─── Data records ───

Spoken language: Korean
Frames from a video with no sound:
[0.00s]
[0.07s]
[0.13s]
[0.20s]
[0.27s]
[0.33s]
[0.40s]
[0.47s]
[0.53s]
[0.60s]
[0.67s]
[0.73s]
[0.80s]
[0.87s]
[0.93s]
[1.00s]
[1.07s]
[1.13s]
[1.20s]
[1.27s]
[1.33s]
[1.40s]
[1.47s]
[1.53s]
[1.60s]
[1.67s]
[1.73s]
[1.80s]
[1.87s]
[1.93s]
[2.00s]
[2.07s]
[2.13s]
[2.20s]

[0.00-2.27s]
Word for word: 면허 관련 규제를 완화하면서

───

Work to complete. Retype the entries above exactly as they appear.

Solved exercise.
Spoken language: Korean
Frames from a video with no sound:
[0.00s]
[0.07s]
[0.13s]
[0.20s]
[0.27s]
[0.33s]
[0.40s]
[0.47s]
[0.53s]
[0.60s]
[0.67s]
[0.73s]
[0.80s]
[0.87s]
[0.93s]
[1.00s]
[1.07s]
[1.13s]
[1.20s]
[1.27s]
[1.33s]
[1.40s]
[1.47s]
[1.53s]
[1.60s]
[1.67s]
[1.73s]
[1.80s]
[1.87s]
[1.93s]
[2.00s]
[2.07s]
[2.13s]
[2.20s]

[0.00-2.27s]
Word for word: 면허 관련 규제를 완화하면서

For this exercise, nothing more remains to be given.